George William Mundelein (1872-1939) was an outstanding American Roman Catholic prelate and an outspoken foe of totalitarianism in the 1930s.
George William Mundelein
Born in New York City on July 2, 1872, of American-born parents of German descent, George Mundelein was raised by his maternal grandmother. After graduating from Manhattan College in 1889 he spent 3 years at St. Vincent's Seminary in Beatty, Pa. He completed his studies at the Urban College of the Propagation of the Faith in Rome, receiving a doctor of divinity degree, and was ordained in 1895. He returned to his diocese of Brooklyn to serve as secretary to Bishop Charles E. McDonnell, becoming chancellor and auxiliary bishop in 1909. Mundelein succeeded James Edward Quigley as archbishop of Chicago in 1915.
Mundelein was noted as an administrator and fund raiser. He built hundreds of schools, churches, hospitals, and charitable institutions to keep pace with the needs of his rapidly growing archdiocese. He founded Quigley Preparatory Seminary in 1918, and it was soon the largest in the nation. In 1921 he established a seminary, St. Mary of the Lake, which he regarded as the major achievement of his career. When he was elevated to the College of Cardinals in 1924, his supporters donated $1 million for the seminary. Two years later he presided over the Eucharistic Congress in Chicago, one of the largest religious meetings in history. In 1918 he launched the Associated Catholic Charities of Chicago; he supported the work of Big Brothers, in which Holy Name Society men served as friends and advisers of needy young men. He sponsored the first diocesan council of the Legion of Decency. After the onset of the Great Depression in 1929, diocesan agencies worked closely with governmental programs aimed at relief and reform.
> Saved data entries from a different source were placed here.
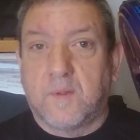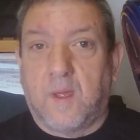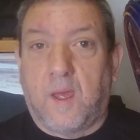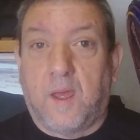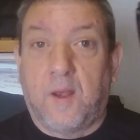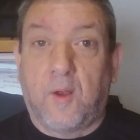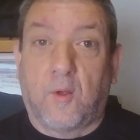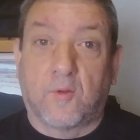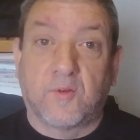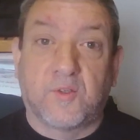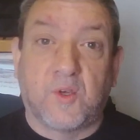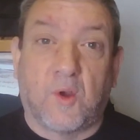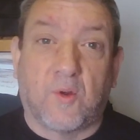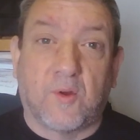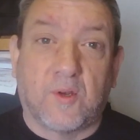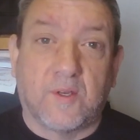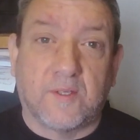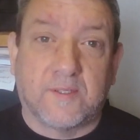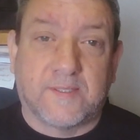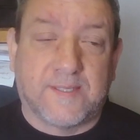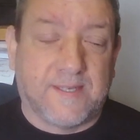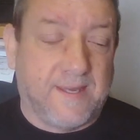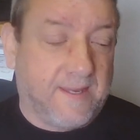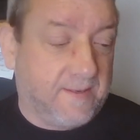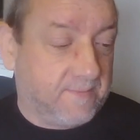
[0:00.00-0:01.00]
an old
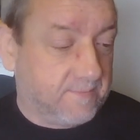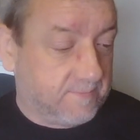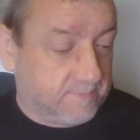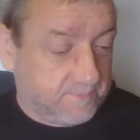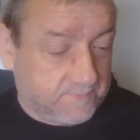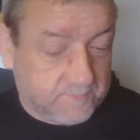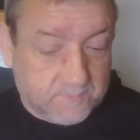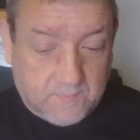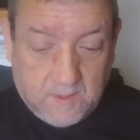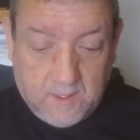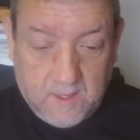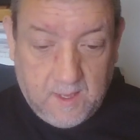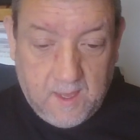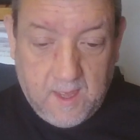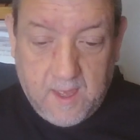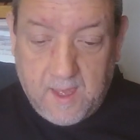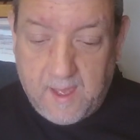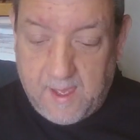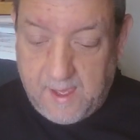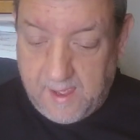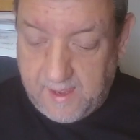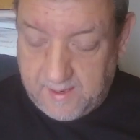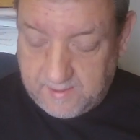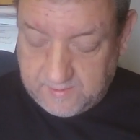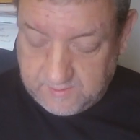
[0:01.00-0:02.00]
chocolate tin
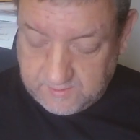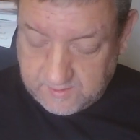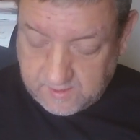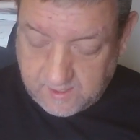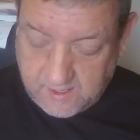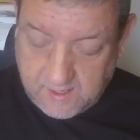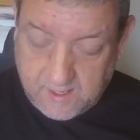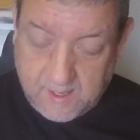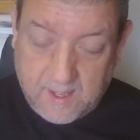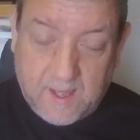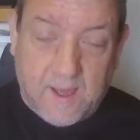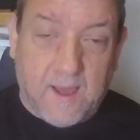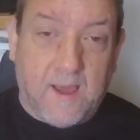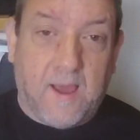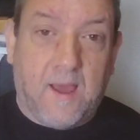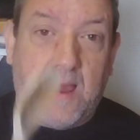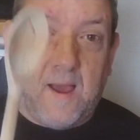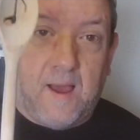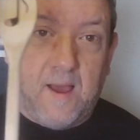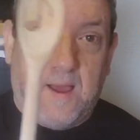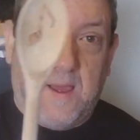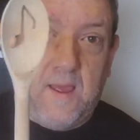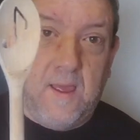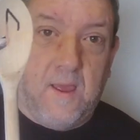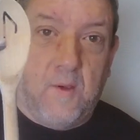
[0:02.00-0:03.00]
and a
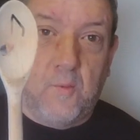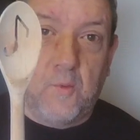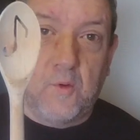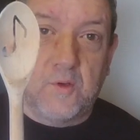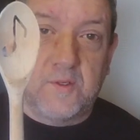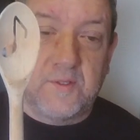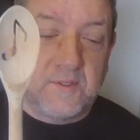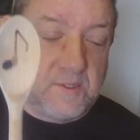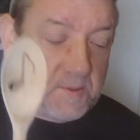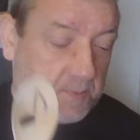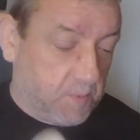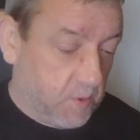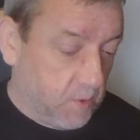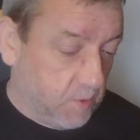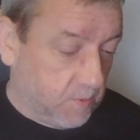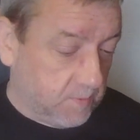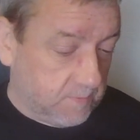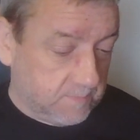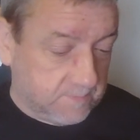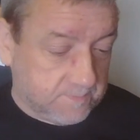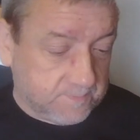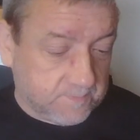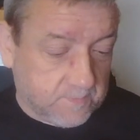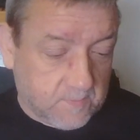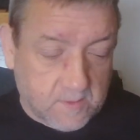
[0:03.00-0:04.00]
wooden spoon,
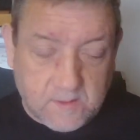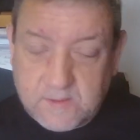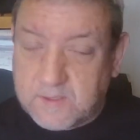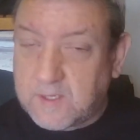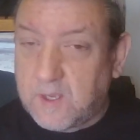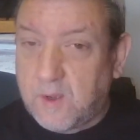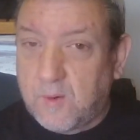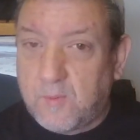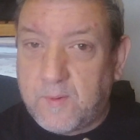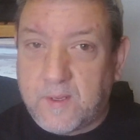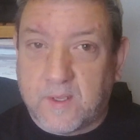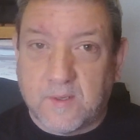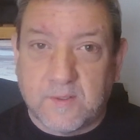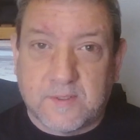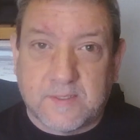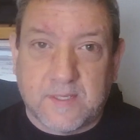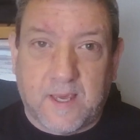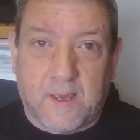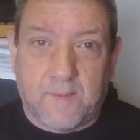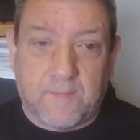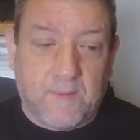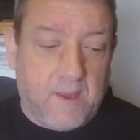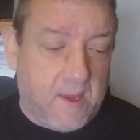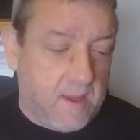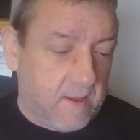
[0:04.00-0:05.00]
so we could
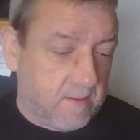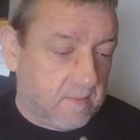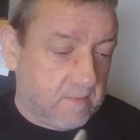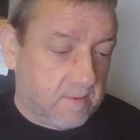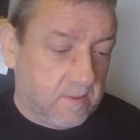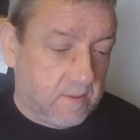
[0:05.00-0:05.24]
tap that.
Always aware of the existence of social injustice, Mundelein warned against the exploitation of labor and warmly supported the New Deal administration of Franklin Roosevelt. A close friend of the President, he defended Roosevelt's program against Catholic critics, notably the radio orator Father Charles Coughlin. In 1937 Mundelein warned against isolationism and vigorously denounced Nazism and Adolf Hitler. His diocese was a center of social action programs, with Catholic priests and other leaders supporting the unionizing drives of the new Committee for Industrial Organization and participating in efforts at civic improvement and social reform. Mundelein died in Chicago on Oct. 2, 1939, on the eve of a planned radio address supporting a more vigorous American policy of resistance to totalitarianism.
Further Reading on George William Mundelein
Mundelein wrote two books, Two Crowded Years (1918) and Letters of a Bishop to His Flock (1927). The only biography of him is Paul R. Martin, comp., The First Cardinal of the West (1934), a laudatory testimonial.
Additional Biography Sources
Kantowicz, Edward R., Corporation sole: Cardinal Mundelein and Chicago Catholicism, Notre Dame, Ind.: University of Notre Dame Press, 1983.